Тристан осторожно подтолкнул ее вперед, вошел вслед за ней в каморку и закрыл за собой дверь.

– На тот момент, когда мы прибыли в гостиницу, это была единственная свободная комната. – Он бросил взгляд на часы. – Сейчас уже половина одиннадцатого. Едва ли какая-то комната освободится. Можете возмущаться, сколько вам вздумается, но этим вы ничего не добьетесь. Впрочем, у вас есть выбор. Если вам не нравится эта кровать, можете спать в конюшне с десятком-другим конюхов и кучеров. Правда, лично я не счел бы этот вариант благоразумным. Но выбор за вами.

Наклонившись, Тристан достал нож из-за голенища.

– Если вы все же предпочтете ночевать в конюшне, советую вам прихватить с собой оружие. Как вы, должно быть, заметили, в этой гостинице сегодня собрался отвратительный сброд. Бог знает, что эти грубияны способны сотворить с миловидным мальчиком… не говоря уже о том, что случится, если они обнаружат, кто вы такая на самом деле.
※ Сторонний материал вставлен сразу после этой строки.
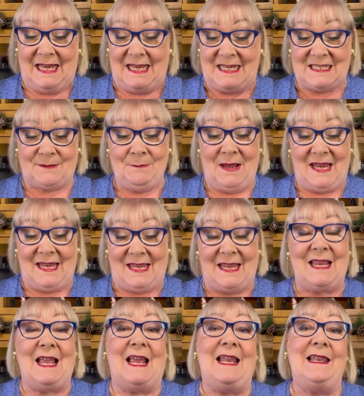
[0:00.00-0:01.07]
is
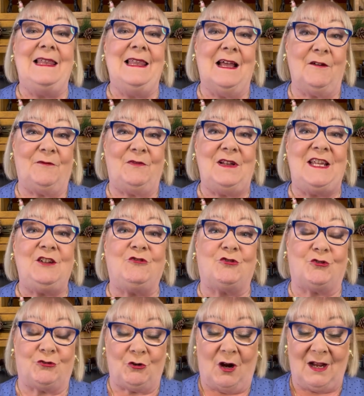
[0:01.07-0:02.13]
making a lovely
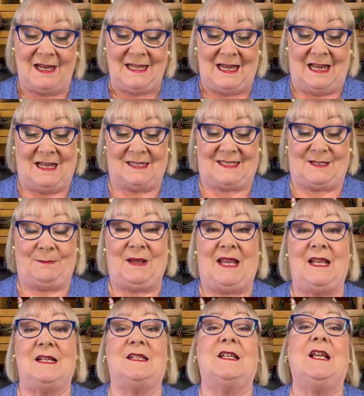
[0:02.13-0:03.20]
trine
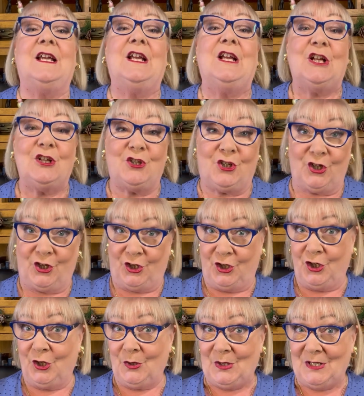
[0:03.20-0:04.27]
aspect to
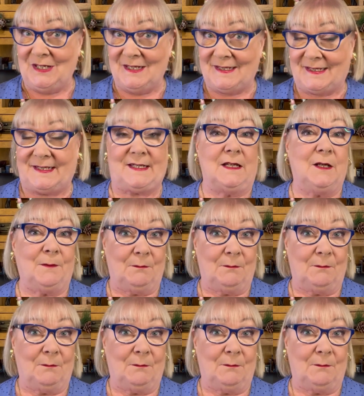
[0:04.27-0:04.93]
Uranus,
– Но разве я буду в большей безопасности наедине с развратником, который даже не может придумать правдоподобную ложь, чтобы скрыть свои пороки?

Глаза Тристана превратились в серебряные льдинки, а сжатые от гнева губы – в лезвие кинжала.

– Вам нечего бояться, мадемуазель. Рядом со мной вы в такой же безопасности, как и в одном из ваших папистских монастырей. Вы должны понимать, что если бы я считал вас хоть в малейшей степени соблазнительной, то наверняка воспользовался бы случаем вчера в сарае… когда вы бросились мне на шею посреди ночи. Но, видите ли, желание во мне способны пробудить только женщины с горячей кровью и горячим сердцем. Моя развратность, как вы изволили выразиться, не простирается на костлявых, жеманных девиц со змеиным жалом вместо языка.

Мэдди чувствовала себя так, словно ее хлестнули по лицу. Ей отчаянно хотелось бросить ему в ответ что-нибудь столь же обидное и унизительное. Но прежде чем подходящие слова пришли ей на ум, в дверь постучали, и раздался голос:

– Ваш ужин, святой отец! И горячая вода!

Мэдди инстинктивно отступила в глубь комнатушки, когда Тристан потянулся к ручке двери. На пороге стояла та самая пухленькая служанка с подносом в руках, а рядом с ней – мальчишка-прислужник с двумя льняными полотенцами и тазом воды, от которого поднимался горячий пар.

Служанка нерешительно улыбнулась:

– Рагу уже кончилось. Когда вы меня напугали там, внизу, я рассыпала последнее, что было. Понимаете, эти головорезы прожорливы как свиньи… Но не расстраивайтесь, святой отец! Вам с вашим спутником не придется ложиться спать голодными! Я кое-что для вас разыскала. – Служанка вручила Тристану поднос. – Возьмите. Здесь хлеб и сыр.

Утро, наконец, забрезжившее после долгой ночи, было холодным и бледным, как улыбка сборщика налогов. Сквозь полуопущенные ресницы Мэдди глядела, как серый свет сочится через грязное стекло узкого окошка. Этой ночью она плохо спала, хотя кровать была предоставлена ей в безраздельное пользование. Накануне, молча расправившись с ужином, Тристан завернулся в дорожное одеяло, улегся на полу, подложив под голову сумку, и закрыл глаза.

Еще долгое время после того, как погас дымный огарок, Мэдди лежала, глядя в темноту, и вспоминала оскорбительные слова своего спутника: “Костлявая жеманная девица со змеиным жалом вместо языка”.